Last time I participated in something like this was midway trough the last Premier League season for statsbomb.com’s compilation. This time, however, the predictions are made before the first match has been played. To be honest, I think it is futile to try to model and predict an unplayed season since any model based only on previous results will necessarily reproduce what has already happened. This approach will work OK for predicting the result of the next couple of matches midway trough a season, but making predictions for the start of a season is really hard since the teams have brought inn some new players and gotten rid of other and perhaps also changed managers and so on. And not to forget that we also try predict results 9 months into the future.

When May comes and my predictions are completely wrong, I am not going to be embarrassed.

Last time I wanted to use the Conway-Maxwell-Poisson model, but I did not get it to work when I included data from several seasons plus data from the Championship. I still did not get it to work properly, but this time I tried a different approach to estimate the parameters. I ended up using a two-step approach, where I first estimate the attack and defense parameters with the independent Poisson model, and then, keeping those parameters fixed, I estimated the dispersion parameter by itself.

To fit the model I used Premier League data from the 2010-11 season to the 2015-16 season. I also included data from the 2015-16 season of the Championship (including the playoff) to be able to get some information on the promoted teams. I used the Dixon-Coles weighting scheme with \(\xi = 0.0019\). I used a separate parameter for home field advantage for Premier League and the Championship. I also used separate dispersion parameters for the two divisions.

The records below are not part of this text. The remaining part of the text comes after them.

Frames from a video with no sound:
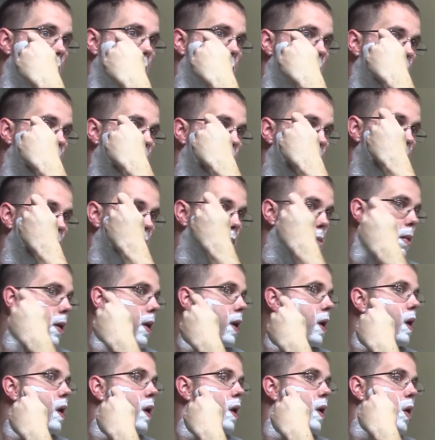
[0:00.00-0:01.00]
I think
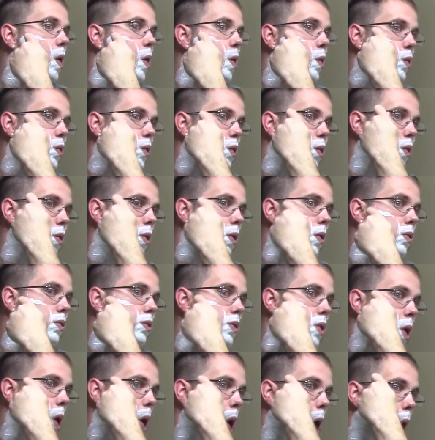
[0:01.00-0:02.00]
everybody kind of goes through
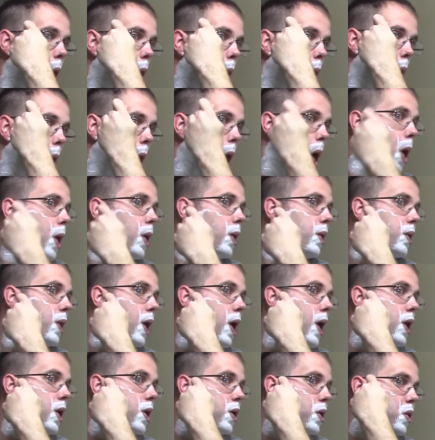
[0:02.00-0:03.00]
those
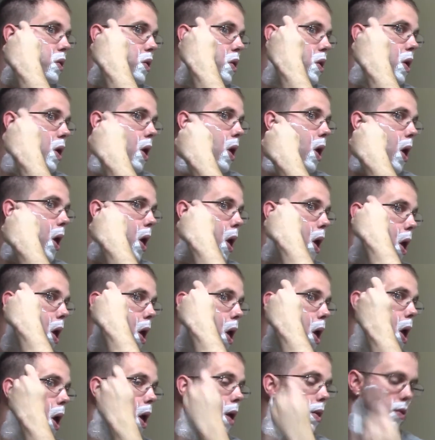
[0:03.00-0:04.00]
stages,
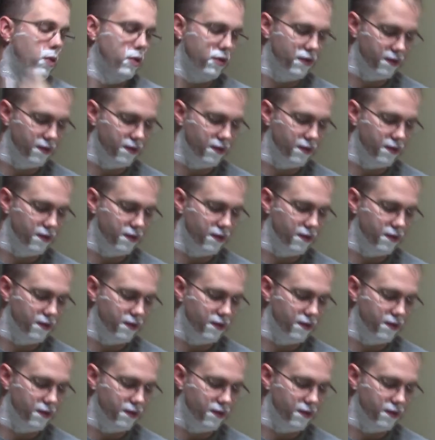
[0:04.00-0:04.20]
those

I estimated the dispersion parameter for the Premier League to be 1.103, about the same as I previously estimated in some individual Premier League seasons, indicating some underdispersion in the goals. Interestingly, the dispersion parameter for the Championship was only 1.015.

Anyway, here are my projected league table with expected (or average) point totals. This is completely based on the model, I have not done any adjustments to it.

Team Points
Manchester City 73.70
Arsenal 69.73
Leicester City 64.12
Manchester United 63.95
Chelsea 63.84
Tottenham 62.53
Southampton 60.51
Liverpool 60.37
Everton 51.48
West Ham 51.12
Middlesbrough 46.30
Swansea 44.59
Burnley 44.20
Stoke City 42.99
Hull 42.49
Crystal Palace 41.33
Watford 41.23
Sunderland 39.83
West Bromwich Albion 39.21
Bournemouth 36.37

2 thoughts on “My predictions for the 2016-17 Premier League

  1. Hi, thanks for your post. I would like to ask you something about your methodology in predicting future events.
    You have used your model and some previous data from Premier League and Championship. This gives you a model containing a superset of teams.

    let’s say that you have 40 teams in your trained model, and now you want to predict the next year’s standings, using 20 out of these 40 teams. How to do do that?
    did you manually get all the offence/defence params for these 20 teams, plus the extra home factors, manually program the double Poisson for instance, and then run your simulations?

    • To make predictions I basically just look up the parameters and plug them into the formula for the Poisson intensity. For an entire season it is easy, since every team plays each other twice. Then it is just a matter of predicting the outcome of all combinations. But otherwise you would need a table with the remaining fixtures. And yes i used simulations.